Stored data
========================================================================

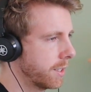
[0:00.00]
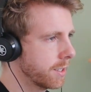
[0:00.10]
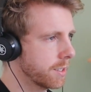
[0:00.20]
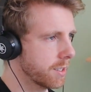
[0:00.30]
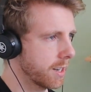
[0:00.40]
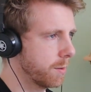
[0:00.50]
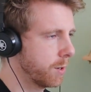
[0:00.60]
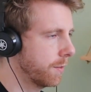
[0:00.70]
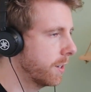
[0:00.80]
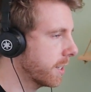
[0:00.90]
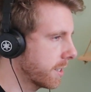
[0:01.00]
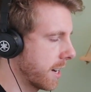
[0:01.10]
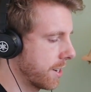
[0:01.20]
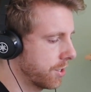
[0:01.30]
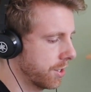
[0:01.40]
it is a bit of an
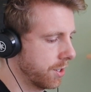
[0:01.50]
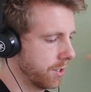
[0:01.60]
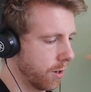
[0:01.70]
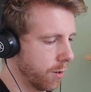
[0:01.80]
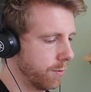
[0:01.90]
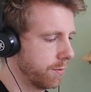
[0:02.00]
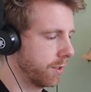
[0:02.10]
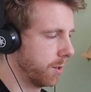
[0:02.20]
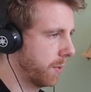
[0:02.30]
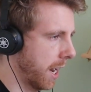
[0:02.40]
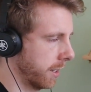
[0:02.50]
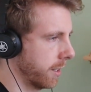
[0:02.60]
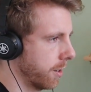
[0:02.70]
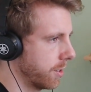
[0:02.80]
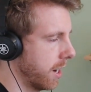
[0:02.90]
extension of the
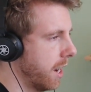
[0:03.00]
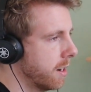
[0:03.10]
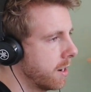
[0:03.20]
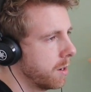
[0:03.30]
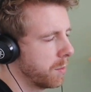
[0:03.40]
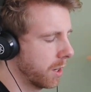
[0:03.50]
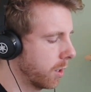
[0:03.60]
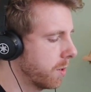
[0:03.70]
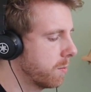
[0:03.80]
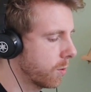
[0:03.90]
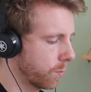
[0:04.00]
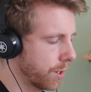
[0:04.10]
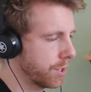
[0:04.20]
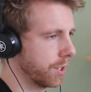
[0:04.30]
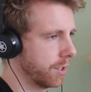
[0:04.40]
paleo diet, but a little bit more
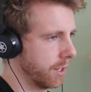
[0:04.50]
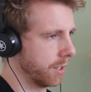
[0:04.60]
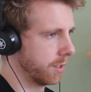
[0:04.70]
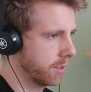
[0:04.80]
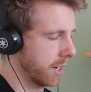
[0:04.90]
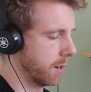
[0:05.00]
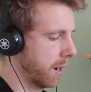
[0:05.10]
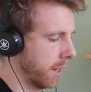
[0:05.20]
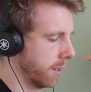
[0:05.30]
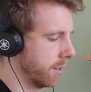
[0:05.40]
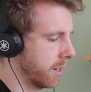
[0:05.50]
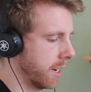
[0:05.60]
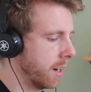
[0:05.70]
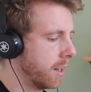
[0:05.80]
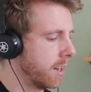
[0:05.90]
rigid than the standard paleo
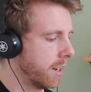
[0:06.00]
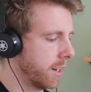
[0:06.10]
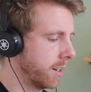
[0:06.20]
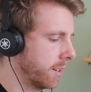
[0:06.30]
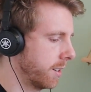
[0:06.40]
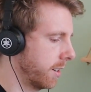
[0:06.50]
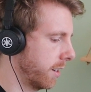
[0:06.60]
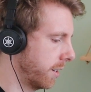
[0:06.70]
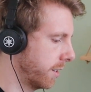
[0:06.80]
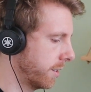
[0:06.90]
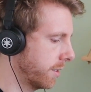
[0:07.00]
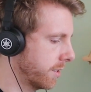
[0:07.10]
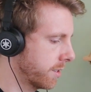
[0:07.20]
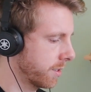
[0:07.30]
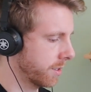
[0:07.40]
diet. It
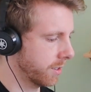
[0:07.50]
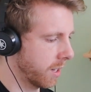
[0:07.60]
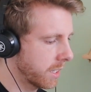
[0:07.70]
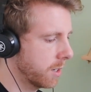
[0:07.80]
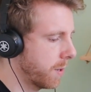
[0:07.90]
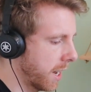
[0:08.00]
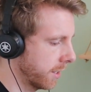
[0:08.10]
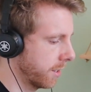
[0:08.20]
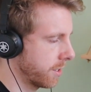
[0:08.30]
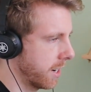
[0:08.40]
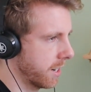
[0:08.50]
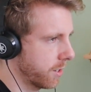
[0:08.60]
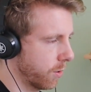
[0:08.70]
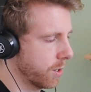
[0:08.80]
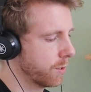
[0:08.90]
is like a paleo
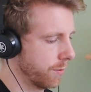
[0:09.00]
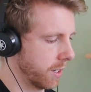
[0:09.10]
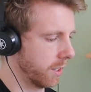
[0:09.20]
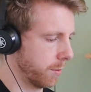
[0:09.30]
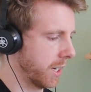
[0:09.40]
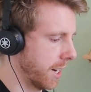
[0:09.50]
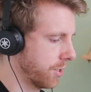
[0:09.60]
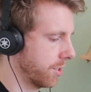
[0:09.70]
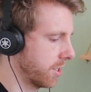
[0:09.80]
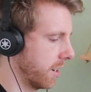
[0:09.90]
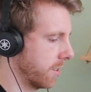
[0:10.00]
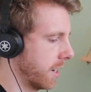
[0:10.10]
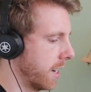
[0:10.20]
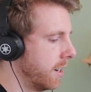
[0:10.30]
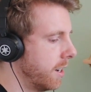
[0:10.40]
diet crossed with an elimination style
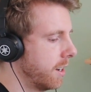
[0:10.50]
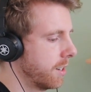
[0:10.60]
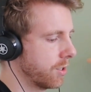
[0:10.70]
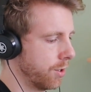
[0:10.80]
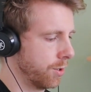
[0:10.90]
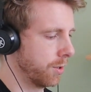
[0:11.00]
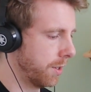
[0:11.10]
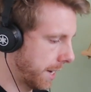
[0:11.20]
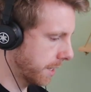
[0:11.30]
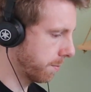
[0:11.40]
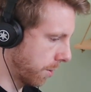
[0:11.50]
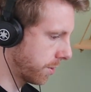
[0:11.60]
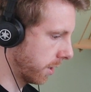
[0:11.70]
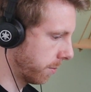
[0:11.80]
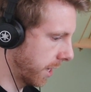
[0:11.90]
diet. So, like
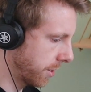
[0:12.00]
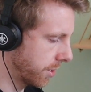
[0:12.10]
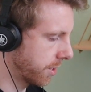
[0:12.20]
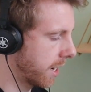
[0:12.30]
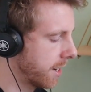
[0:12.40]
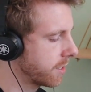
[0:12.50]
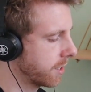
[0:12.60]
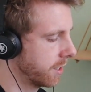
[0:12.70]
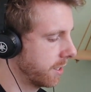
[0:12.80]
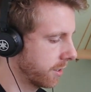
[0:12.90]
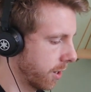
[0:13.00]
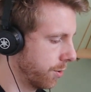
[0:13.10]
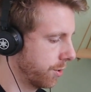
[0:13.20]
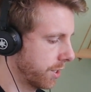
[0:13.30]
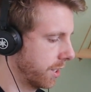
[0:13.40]
most elimination diets, it
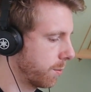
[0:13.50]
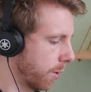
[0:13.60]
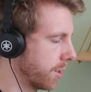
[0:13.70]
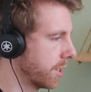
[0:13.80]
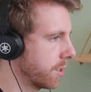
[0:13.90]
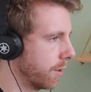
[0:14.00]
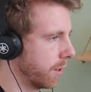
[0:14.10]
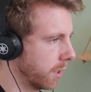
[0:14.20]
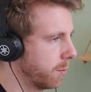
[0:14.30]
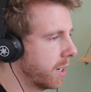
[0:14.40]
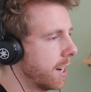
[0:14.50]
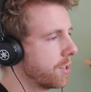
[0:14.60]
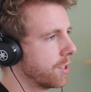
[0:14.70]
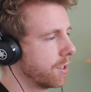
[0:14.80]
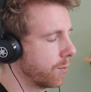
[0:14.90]
goes in the process of
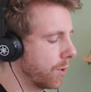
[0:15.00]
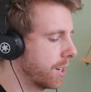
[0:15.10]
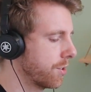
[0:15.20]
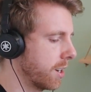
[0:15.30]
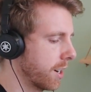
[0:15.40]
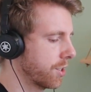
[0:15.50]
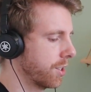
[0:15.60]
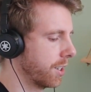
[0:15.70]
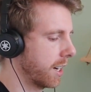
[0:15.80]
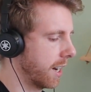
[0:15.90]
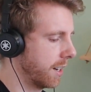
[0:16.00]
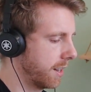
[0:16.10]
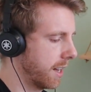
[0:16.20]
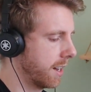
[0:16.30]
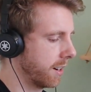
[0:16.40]
elimination, reintroduction,
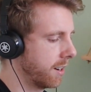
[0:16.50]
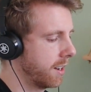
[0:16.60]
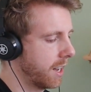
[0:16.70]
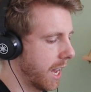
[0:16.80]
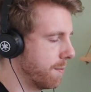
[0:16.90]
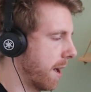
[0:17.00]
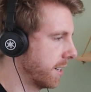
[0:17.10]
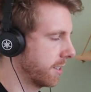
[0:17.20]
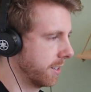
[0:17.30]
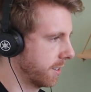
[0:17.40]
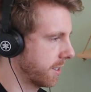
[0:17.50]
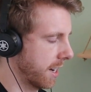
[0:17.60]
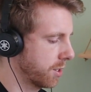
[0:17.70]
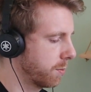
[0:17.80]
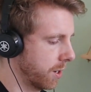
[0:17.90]
and then a maintenance
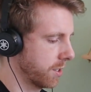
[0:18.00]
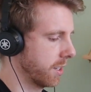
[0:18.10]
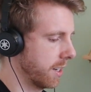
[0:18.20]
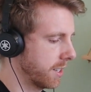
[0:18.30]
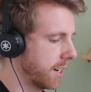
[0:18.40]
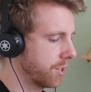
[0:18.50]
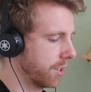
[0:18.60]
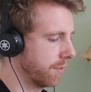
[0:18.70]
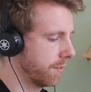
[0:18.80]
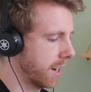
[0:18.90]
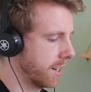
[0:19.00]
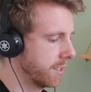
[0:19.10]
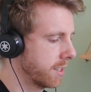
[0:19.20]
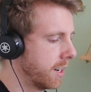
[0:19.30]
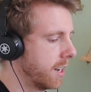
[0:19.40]
slash personalization
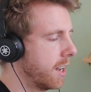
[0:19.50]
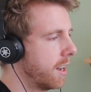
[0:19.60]
phase.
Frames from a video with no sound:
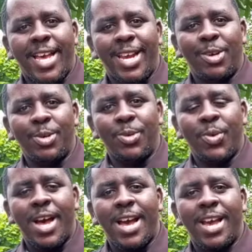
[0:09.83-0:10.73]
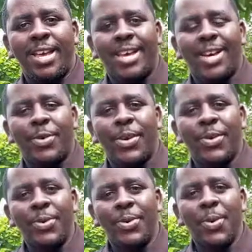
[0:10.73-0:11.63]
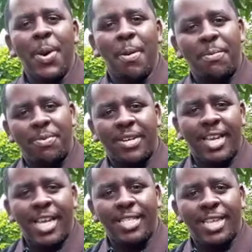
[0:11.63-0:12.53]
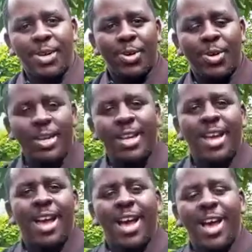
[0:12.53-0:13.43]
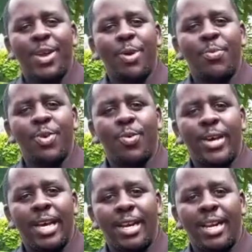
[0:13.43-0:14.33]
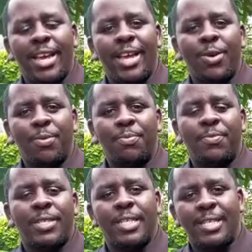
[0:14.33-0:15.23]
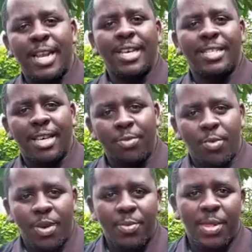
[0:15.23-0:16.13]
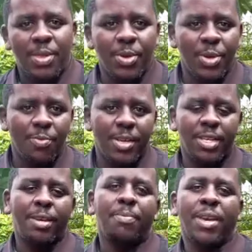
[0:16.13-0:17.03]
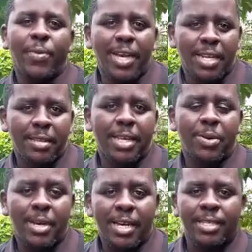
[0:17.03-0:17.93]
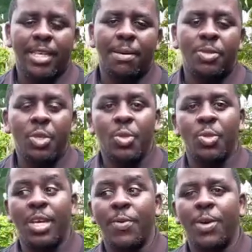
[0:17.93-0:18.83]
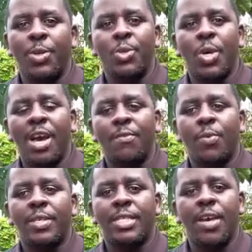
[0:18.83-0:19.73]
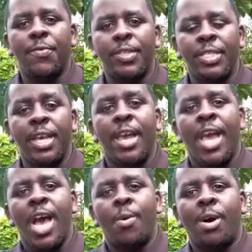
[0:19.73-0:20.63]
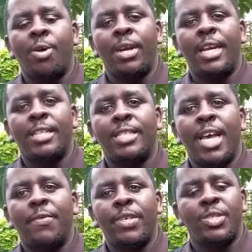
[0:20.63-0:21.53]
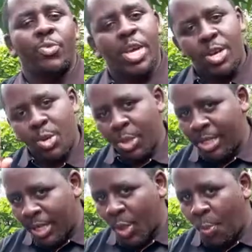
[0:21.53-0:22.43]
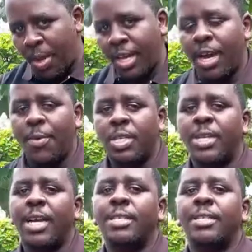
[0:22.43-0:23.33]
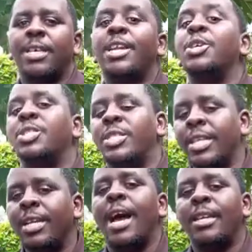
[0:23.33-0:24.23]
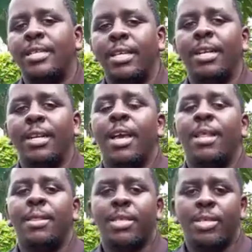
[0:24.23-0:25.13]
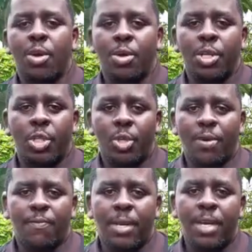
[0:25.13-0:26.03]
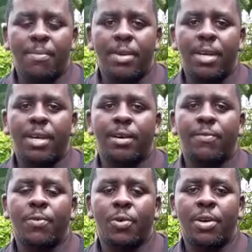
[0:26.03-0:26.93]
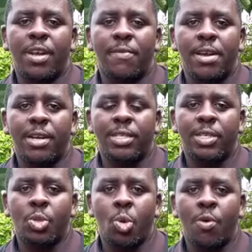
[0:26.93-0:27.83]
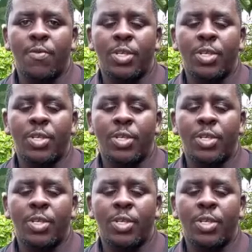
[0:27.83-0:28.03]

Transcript: Hello, hi, how are you? Praise the Lord. I hope you're well. I hope since last time we were with you, you've been keeping well and the Lord has kept you. Today we're going to have our service, our online service. We are not yet opening our churches and still until this condition of pandemic coronavirus is over.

========================================================================

→ Work task:
Each entry above must be duplicated precisely; none of the pictures may be included.

→ Result below:
[0:00.00]
[0:00.10]
[0:00.20]
[0:00.30]
[0:00.40]
[0:00.50]
[0:00.60]
[0:00.70]
[0:00.80]
[0:00.90]
[0:01.00]
[0:01.10]
[0:01.20]
[0:01.30]
[0:01.40]
it is a bit of an
[0:01.50]
[0:01.60]
[0:01.70]
[0:01.80]
[0:01.90]
[0:02.00]
[0:02.10]
[0:02.20]
[0:02.30]
[0:02.40]
[0:02.50]
[0:02.60]
[0:02.70]
[0:02.80]
[0:02.90]
extension of the
[0:03.00]
[0:03.10]
[0:03.20]
[0:03.30]
[0:03.40]
[0:03.50]
[0:03.60]
[0:03.70]
[0:03.80]
[0:03.90]
[0:04.00]
[0:04.10]
[0:04.20]
[0:04.30]
[0:04.40]
paleo diet, but a little bit more
[0:04.50]
[0:04.60]
[0:04.70]
[0:04.80]
[0:04.90]
[0:05.00]
[0:05.10]
[0:05.20]
[0:05.30]
[0:05.40]
[0:05.50]
[0:05.60]
[0:05.70]
[0:05.80]
[0:05.90]
rigid than the standard paleo
[0:06.00]
[0:06.10]
[0:06.20]
[0:06.30]
[0:06.40]
[0:06.50]
[0:06.60]
[0:06.70]
[0:06.80]
[0:06.90]
[0:07.00]
[0:07.10]
[0:07.20]
[0:07.30]
[0:07.40]
diet. It
[0:07.50]
[0:07.60]
[0:07.70]
[0:07.80]
[0:07.90]
[0:08.00]
[0:08.10]
[0:08.20]
[0:08.30]
[0:08.40]
[0:08.50]
[0:08.60]
[0:08.70]
[0:08.80]
[0:08.90]
is like a paleo
[0:09.00]
[0:09.10]
[0:09.20]
[0:09.30]
[0:09.40]
[0:09.50]
[0:09.60]
[0:09.70]
[0:09.80]
[0:09.90]
[0:10.00]
[0:10.10]
[0:10.20]
[0:10.30]
[0:10.40]
diet crossed with an elimination style
[0:10.50]
[0:10.60]
[0:10.70]
[0:10.80]
[0:10.90]
[0:11.00]
[0:11.10]
[0:11.20]
[0:11.30]
[0:11.40]
[0:11.50]
[0:11.60]
[0:11.70]
[0:11.80]
[0:11.90]
diet. So, like
[0:12.00]
[0:12.10]
[0:12.20]
[0:12.30]
[0:12.40]
[0:12.50]
[0:12.60]
[0:12.70]
[0:12.80]
[0:12.90]
[0:13.00]
[0:13.10]
[0:13.20]
[0:13.30]
[0:13.40]
most elimination diets, it
[0:13.50]
[0:13.60]
[0:13.70]
[0:13.80]
[0:13.90]
[0:14.00]
[0:14.10]
[0:14.20]
[0:14.30]
[0:14.40]
[0:14.50]
[0:14.60]
[0:14.70]
[0:14.80]
[0:14.90]
goes in the process of
[0:15.00]
[0:15.10]
[0:15.20]
[0:15.30]
[0:15.40]
[0:15.50]
[0:15.60]
[0:15.70]
[0:15.80]
[0:15.90]
[0:16.00]
[0:16.10]
[0:16.20]
[0:16.30]
[0:16.40]
elimination, reintroduction,
[0:16.50]
[0:16.60]
[0:16.70]
[0:16.80]
[0:16.90]
[0:17.00]
[0:17.10]
[0:17.20]
[0:17.30]
[0:17.40]
[0:17.50]
[0:17.60]
[0:17.70]
[0:17.80]
[0:17.90]
and then a maintenance
[0:18.00]
[0:18.10]
[0:18.20]
[0:18.30]
[0:18.40]
[0:18.50]
[0:18.60]
[0:18.70]
[0:18.80]
[0:18.90]
[0:19.00]
[0:19.10]
[0:19.20]
[0:19.30]
[0:19.40]
slash personalization
[0:19.50]
[0:19.60]
phase.
Frames from a video with no sound:
[0:09.83-0:10.73]
[0:10.73-0:11.63]
[0:11.63-0:12.53]
[0:12.53-0:13.43]
[0:13.43-0:14.33]
[0:14.33-0:15.23]
[0:15.23-0:16.13]
[0:16.13-0:17.03]
[0:17.03-0:17.93]
[0:17.93-0:18.83]
[0:18.83-0:19.73]
[0:19.73-0:20.63]
[0:20.63-0:21.53]
[0:21.53-0:22.43]
[0:22.43-0:23.33]
[0:23.33-0:24.23]
[0:24.23-0:25.13]
[0:25.13-0:26.03]
[0:26.03-0:26.93]
[0:26.93-0:27.83]
[0:27.83-0:28.03]

Transcript: Hello, hi, how are you? Praise the Lord. I hope you're well. I hope since last time we were with you, you've been keeping well and the Lord has kept you. Today we're going to have our service, our online service. We are not yet opening our churches and still until this condition of pandemic coronavirus is over.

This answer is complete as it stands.